Я представляю бал, хотя это и больно. Огромная комната, сотни людей в официальной одежде. Сцена. Когда я представляю Ника в смокинге и галстуке-бабочке, желание заставляет меня свернуться клубком. Я представляю его, напоминая себе о потере. Я вижу его. Высокий, красивый и – на несколько секунд, на мгновение – мой.
На другом конце комнаты ровно и спокойно сопит Элис. Я знаю, что она права. Мне не хватает гомеостазиса. Мне не хватает равновесия, какие бы факторы на меня ни влияли.
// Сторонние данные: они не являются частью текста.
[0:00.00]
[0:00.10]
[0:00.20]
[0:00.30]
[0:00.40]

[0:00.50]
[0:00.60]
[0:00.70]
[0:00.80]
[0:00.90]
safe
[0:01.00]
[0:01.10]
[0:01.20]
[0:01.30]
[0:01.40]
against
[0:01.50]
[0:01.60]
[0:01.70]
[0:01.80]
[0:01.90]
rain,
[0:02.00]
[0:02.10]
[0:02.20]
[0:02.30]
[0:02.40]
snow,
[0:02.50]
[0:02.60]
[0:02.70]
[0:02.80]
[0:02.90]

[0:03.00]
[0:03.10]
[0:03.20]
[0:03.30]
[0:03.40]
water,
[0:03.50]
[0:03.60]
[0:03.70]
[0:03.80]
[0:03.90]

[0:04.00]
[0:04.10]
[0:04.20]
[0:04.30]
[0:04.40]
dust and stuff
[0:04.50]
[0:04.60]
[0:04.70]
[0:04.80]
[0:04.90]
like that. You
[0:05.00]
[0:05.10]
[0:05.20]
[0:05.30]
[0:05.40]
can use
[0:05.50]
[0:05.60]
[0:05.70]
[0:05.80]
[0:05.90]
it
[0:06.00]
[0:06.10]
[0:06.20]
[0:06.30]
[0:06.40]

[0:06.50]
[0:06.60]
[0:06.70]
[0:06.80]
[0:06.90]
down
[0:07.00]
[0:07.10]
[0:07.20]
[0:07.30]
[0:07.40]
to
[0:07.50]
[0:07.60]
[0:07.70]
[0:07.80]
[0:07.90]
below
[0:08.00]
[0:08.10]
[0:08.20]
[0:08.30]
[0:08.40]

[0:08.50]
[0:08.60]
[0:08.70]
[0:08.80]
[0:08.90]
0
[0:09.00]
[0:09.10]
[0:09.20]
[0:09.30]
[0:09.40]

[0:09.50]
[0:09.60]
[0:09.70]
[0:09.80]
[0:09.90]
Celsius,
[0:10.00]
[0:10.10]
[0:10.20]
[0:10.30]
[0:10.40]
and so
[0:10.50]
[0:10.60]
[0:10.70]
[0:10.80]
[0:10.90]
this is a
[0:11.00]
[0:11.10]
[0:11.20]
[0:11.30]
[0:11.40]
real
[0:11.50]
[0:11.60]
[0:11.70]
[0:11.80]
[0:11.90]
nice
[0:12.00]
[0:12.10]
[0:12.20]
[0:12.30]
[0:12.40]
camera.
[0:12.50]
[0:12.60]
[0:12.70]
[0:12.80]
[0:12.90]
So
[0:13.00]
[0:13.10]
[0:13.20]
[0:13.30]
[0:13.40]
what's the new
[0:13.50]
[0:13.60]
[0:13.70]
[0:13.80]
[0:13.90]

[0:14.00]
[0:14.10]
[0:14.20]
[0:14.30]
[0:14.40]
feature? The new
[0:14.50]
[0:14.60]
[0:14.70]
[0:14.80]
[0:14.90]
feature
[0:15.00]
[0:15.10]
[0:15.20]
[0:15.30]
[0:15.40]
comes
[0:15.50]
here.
Патрисия понимала это, видела это, но не пыталась ничего с этим сделать.
Теперь я поняла, что моя агония – это жажда. Ей не нужна истина. На самом деле нет. Ей просто нужно питаться скорбью, пока других эмоций не останется.
В пятницу утром, незадолго до восьми, звонит папа. Он знает, что в пятницу у меня нет утренних занятий, но редко звонит до полудня, особенно накануне выходных, когда в его мастерской много клиентов.
– Папа? – говорю я, придерживая телефон щекой и натягивая джинсы.
– Привет, доча. – Я ожидаю услышать глухое звяканье инструмента, упавшего на бетон, и высокое жужжание пневматических щипцов, но не замечаю ничего такого. – Занята?
– Не. Первое занятие в десять. А что?